■ What to do ■
No pictures, everything else exact: set down the entries in full.
BEGIN
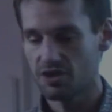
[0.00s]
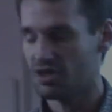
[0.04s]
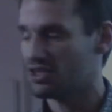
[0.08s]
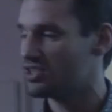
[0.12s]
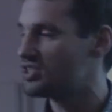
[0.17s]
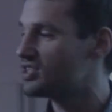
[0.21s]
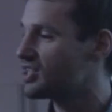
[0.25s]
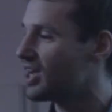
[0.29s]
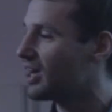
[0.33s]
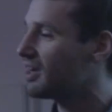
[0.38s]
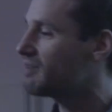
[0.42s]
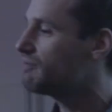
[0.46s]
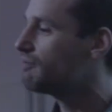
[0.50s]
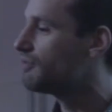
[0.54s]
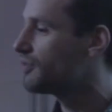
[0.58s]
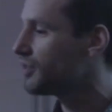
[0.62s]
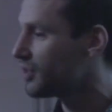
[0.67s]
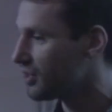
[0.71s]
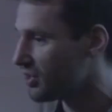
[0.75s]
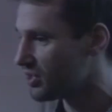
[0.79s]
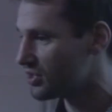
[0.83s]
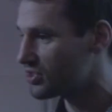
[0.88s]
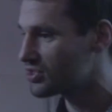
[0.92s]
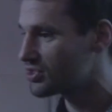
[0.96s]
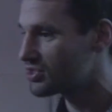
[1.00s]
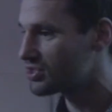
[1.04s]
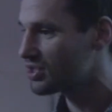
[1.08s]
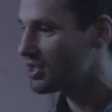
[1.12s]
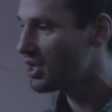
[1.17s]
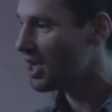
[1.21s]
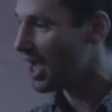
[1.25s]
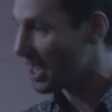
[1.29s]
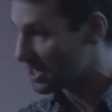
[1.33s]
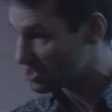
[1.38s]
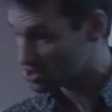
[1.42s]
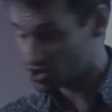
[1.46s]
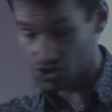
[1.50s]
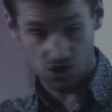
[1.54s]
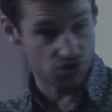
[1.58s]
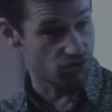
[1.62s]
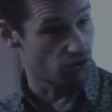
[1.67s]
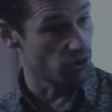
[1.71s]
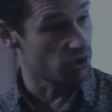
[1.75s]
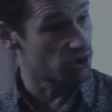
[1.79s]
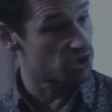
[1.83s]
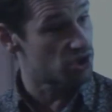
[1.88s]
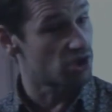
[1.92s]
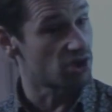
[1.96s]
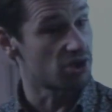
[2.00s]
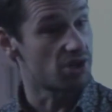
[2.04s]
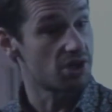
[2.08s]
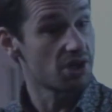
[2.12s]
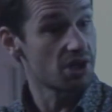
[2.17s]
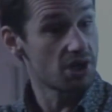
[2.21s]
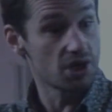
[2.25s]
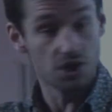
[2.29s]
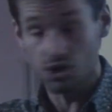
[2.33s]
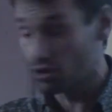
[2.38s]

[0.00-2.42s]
this diverse and structured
END
■ Problem solution ■
[0.00s]
[0.04s]
[0.08s]
[0.12s]
[0.17s]
[0.21s]
[0.25s]
[0.29s]
[0.33s]
[0.38s]
[0.42s]
[0.46s]
[0.50s]
[0.54s]
[0.58s]
[0.62s]
[0.67s]
[0.71s]
[0.75s]
[0.79s]
[0.83s]
[0.88s]
[0.92s]
[0.96s]
[1.00s]
[1.04s]
[1.08s]
[1.12s]
[1.17s]
[1.21s]
[1.25s]
[1.29s]
[1.33s]
[1.38s]
[1.42s]
[1.46s]
[1.50s]
[1.54s]
[1.58s]
[1.62s]
[1.67s]
[1.71s]
[1.75s]
[1.79s]
[1.83s]
[1.88s]
[1.92s]
[1.96s]
[2.00s]
[2.04s]
[2.08s]
[2.12s]
[2.17s]
[2.21s]
[2.25s]
[2.29s]
[2.33s]
[2.38s]

[0.00-2.42s]
this diverse and structured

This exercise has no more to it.